Source: Rystad Energy, CTI analysis

At the global level, some of the largest projects outside the 2D budget will be in the hands of state-owned companies, making them less transparent and moving the risks to taxpayers rather than private investors.

NPV sensitivity

A common method of valuing oil and gas projects is net present value (NPV), the sum of future free cash flows using a given discount rate (here 10%). The NPVs of a company’s 2D-compliant portfolio and its BAU portfolio can be compared to give an insight into the cost structures of the two and their relative values. As the key driver of NPV is the oil price, the values of the two portfolios can be sensitised to different oil prices, and hence relative leverage to the oil price (and hence relative volatility) can be determined. This concept was explored in Carbon Tracker’s Sense & Sensitivity report.
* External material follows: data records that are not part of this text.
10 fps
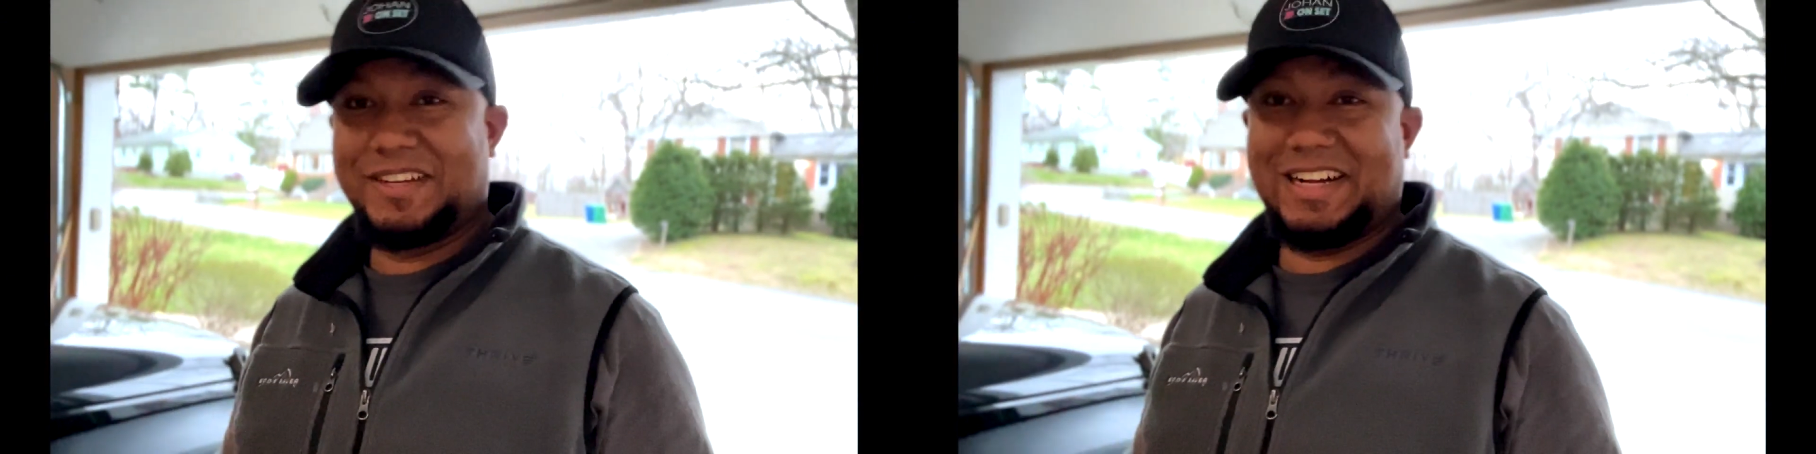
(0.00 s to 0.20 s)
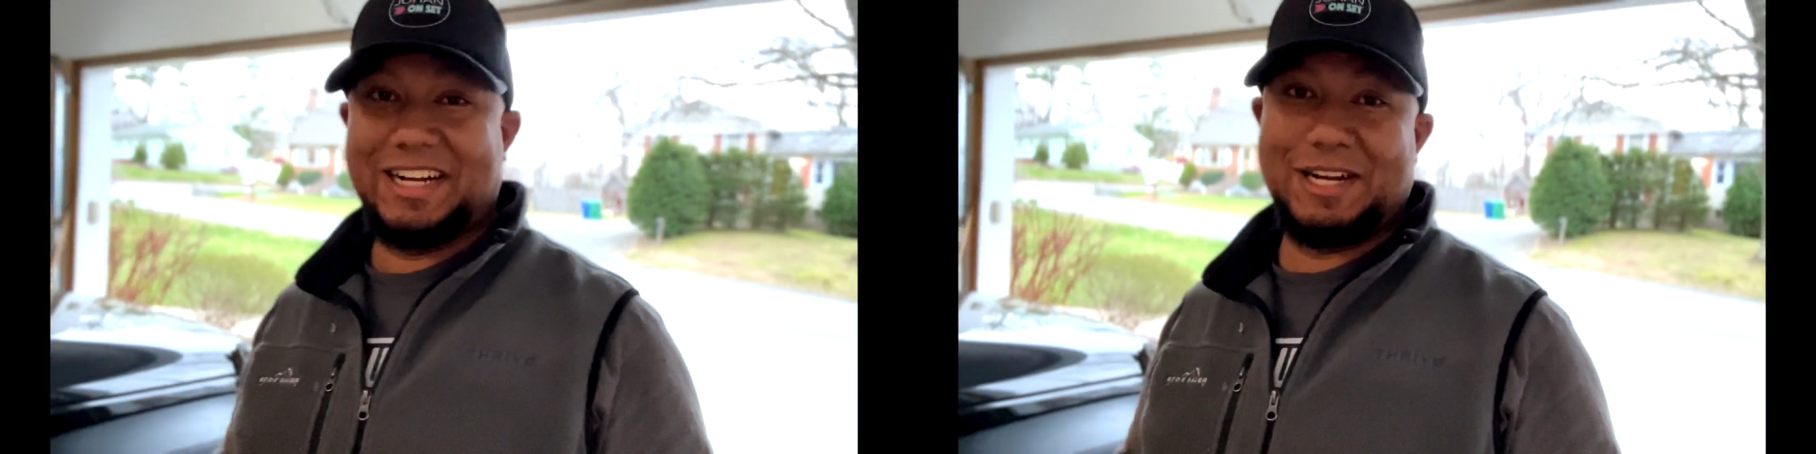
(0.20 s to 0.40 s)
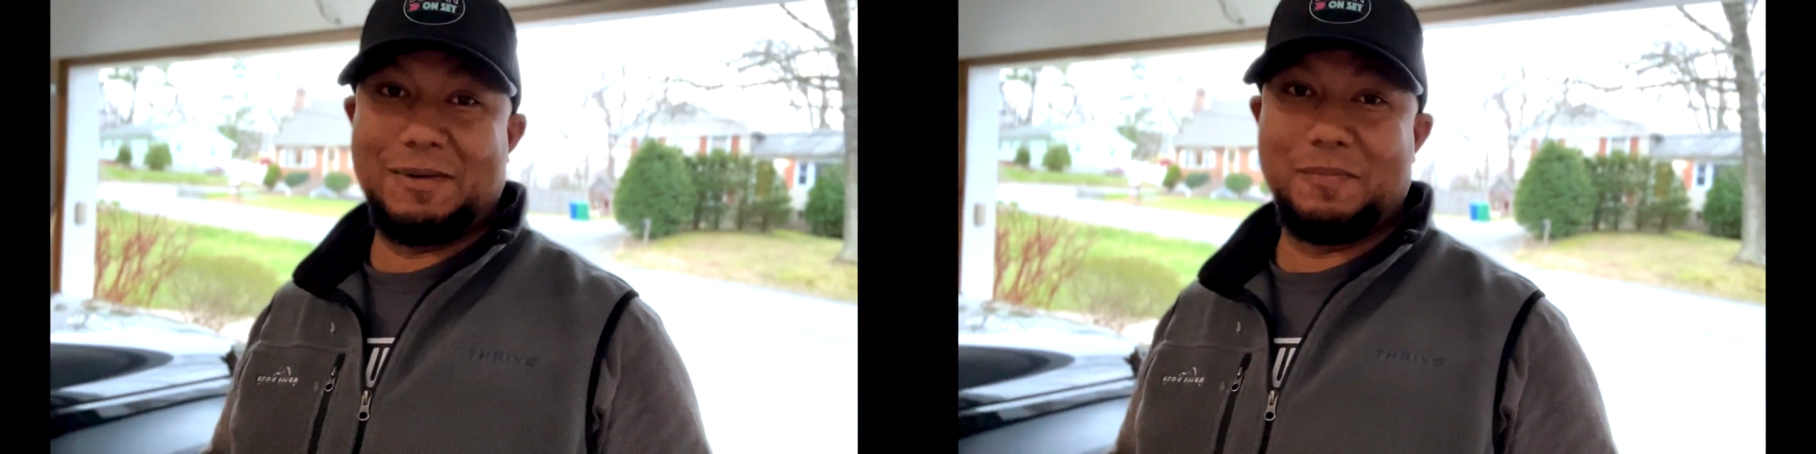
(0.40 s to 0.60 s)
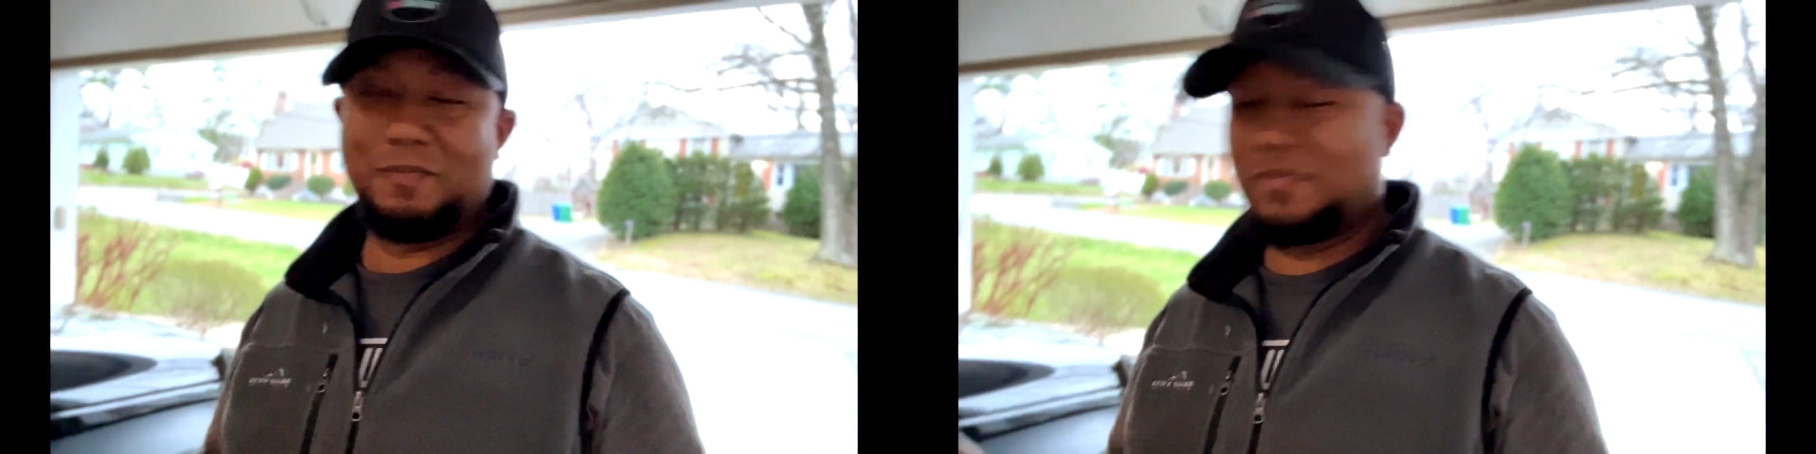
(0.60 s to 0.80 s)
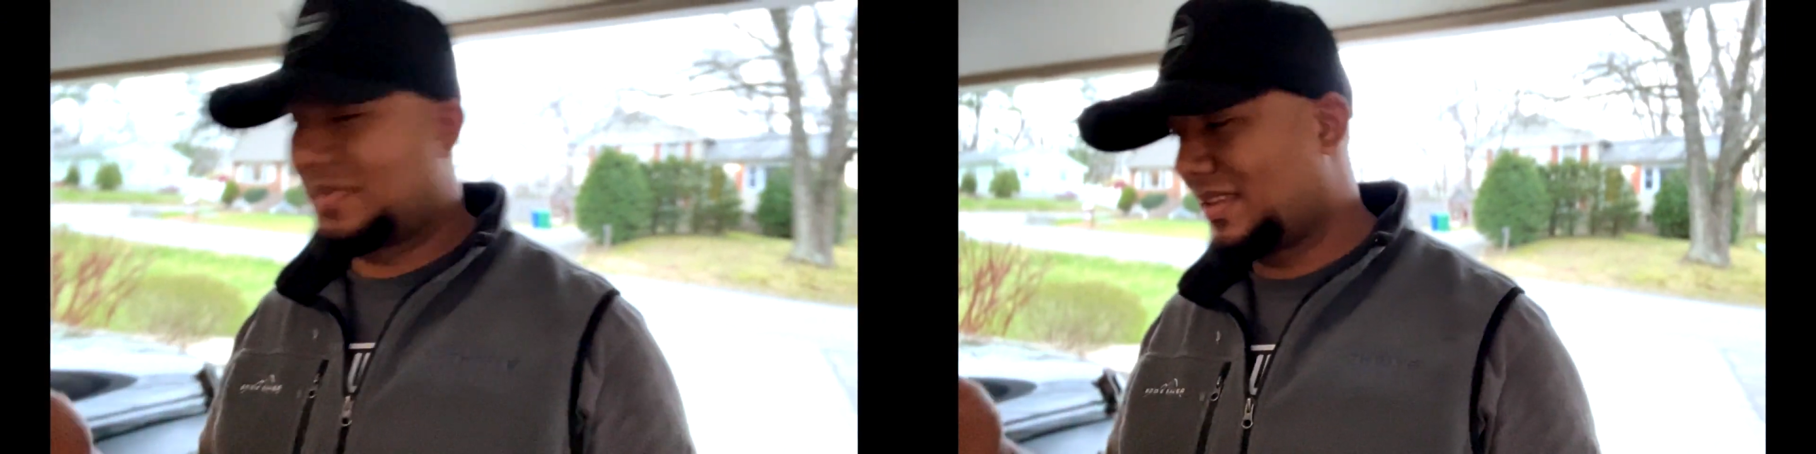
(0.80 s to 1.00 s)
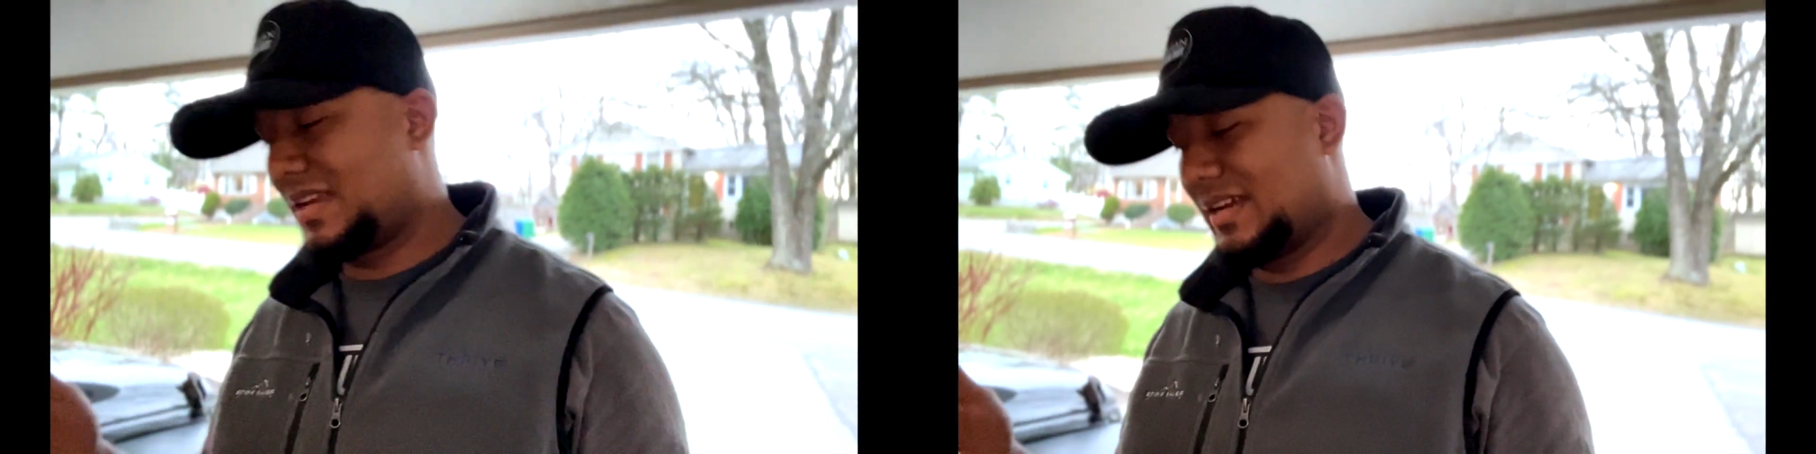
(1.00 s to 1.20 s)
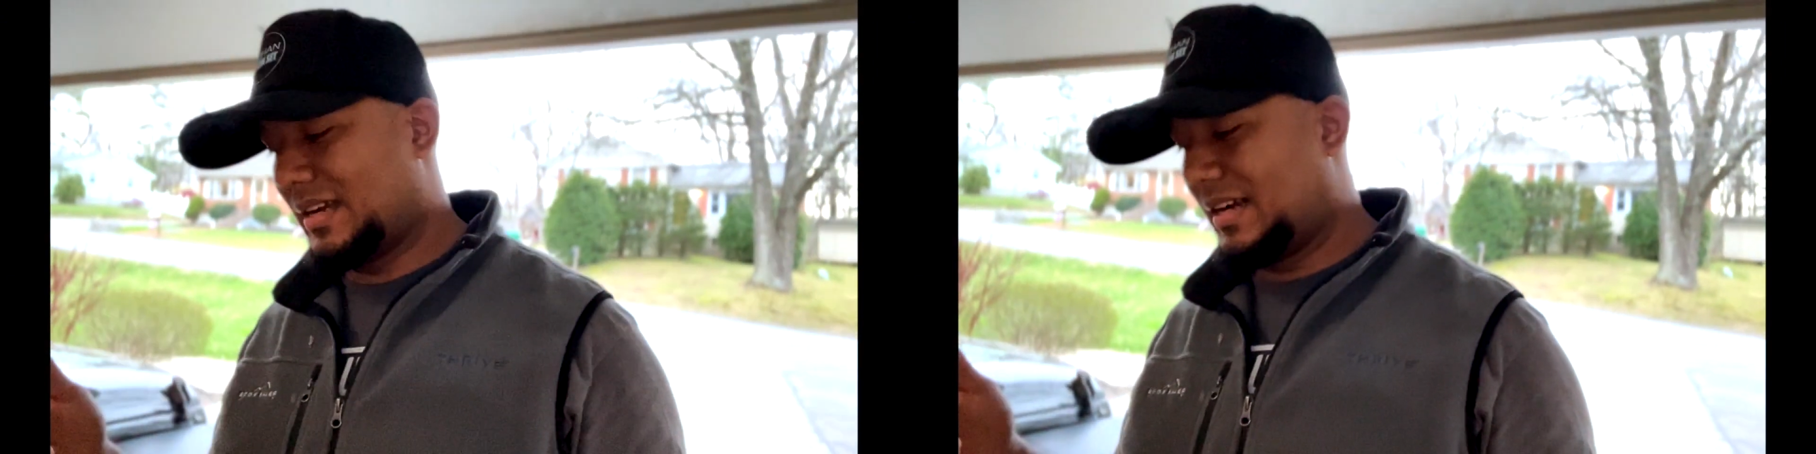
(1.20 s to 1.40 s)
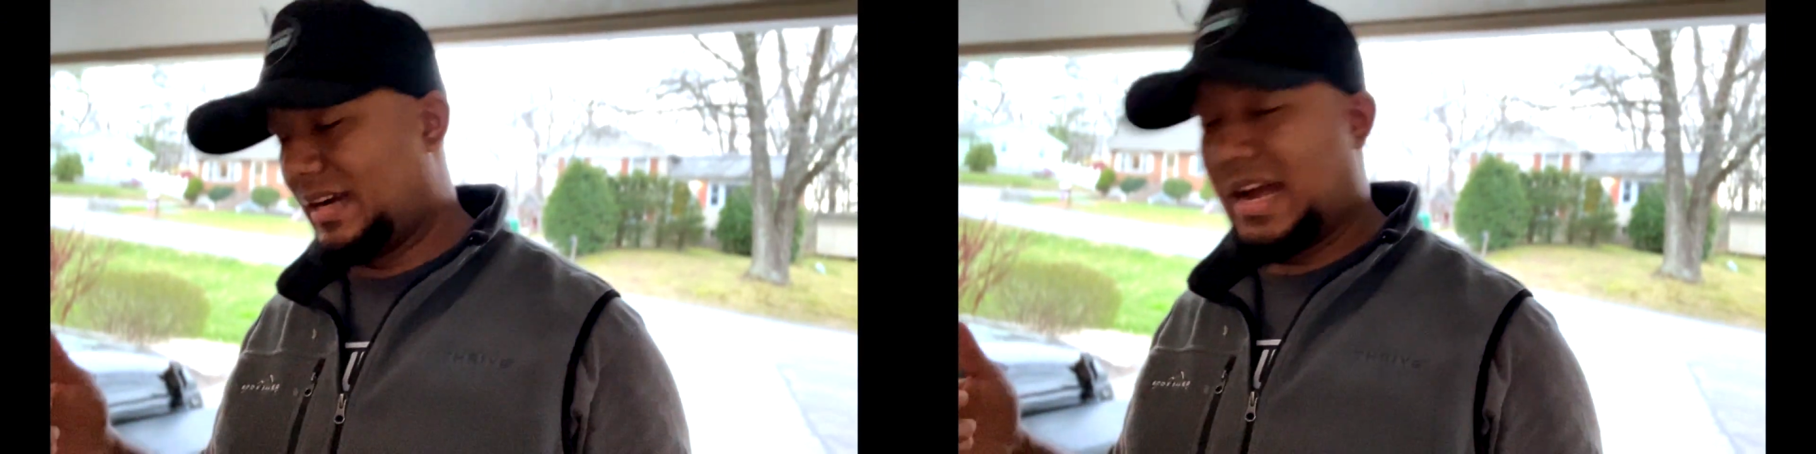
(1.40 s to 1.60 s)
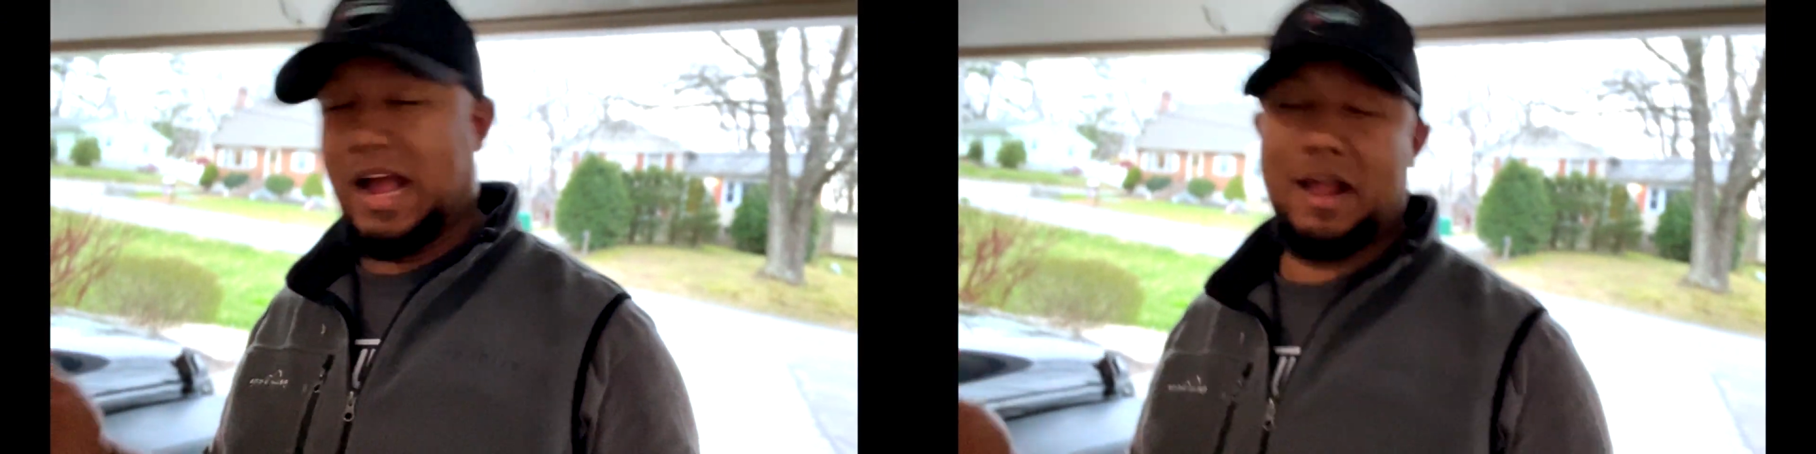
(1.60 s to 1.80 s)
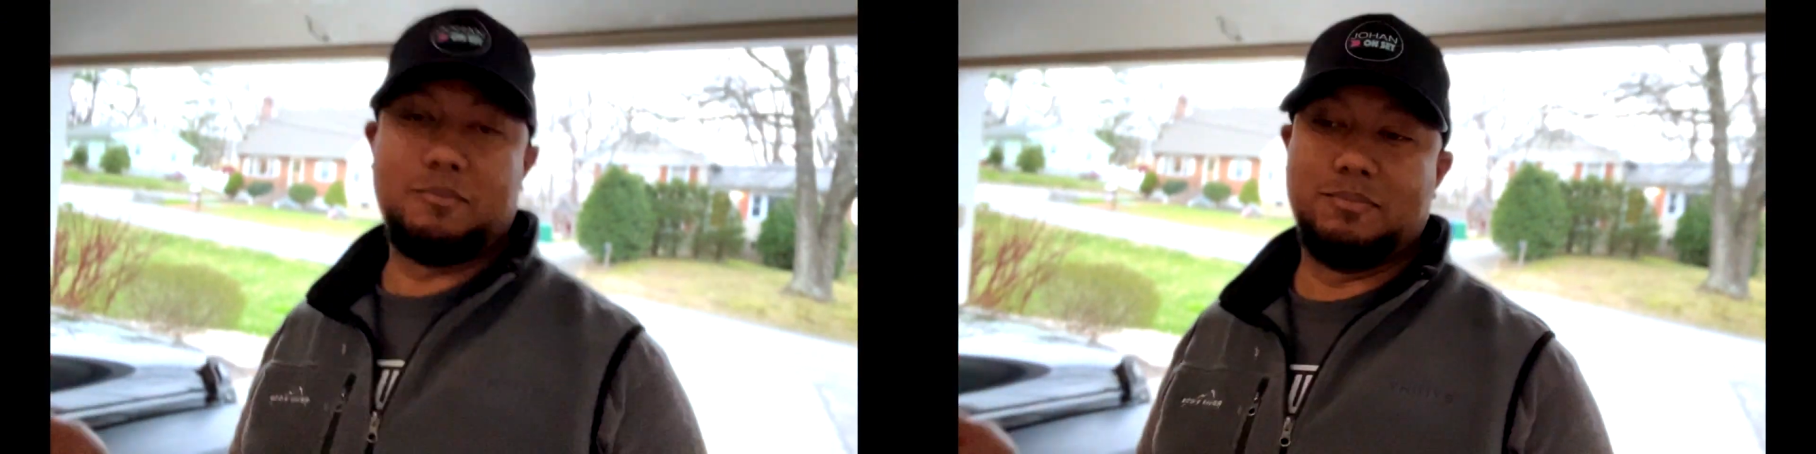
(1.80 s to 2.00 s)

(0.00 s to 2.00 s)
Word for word: Um, I,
As most producing projects are within the 2D budget, the 2D premium (the greater value of the 2D portfolio than the BAU portfolio) particularly comes out in relation to new projects, which are the focus on this indicator. The chart shows how the 2D premium across the global oil and gas industry would be around US$1.4trn if prices average around US$60/bbl going forward at a 10% discount rate. The 2D future can therefore be positive in value terms for the oil and gas industry overall as long as it aligns with it and does not bet on high demand and prices.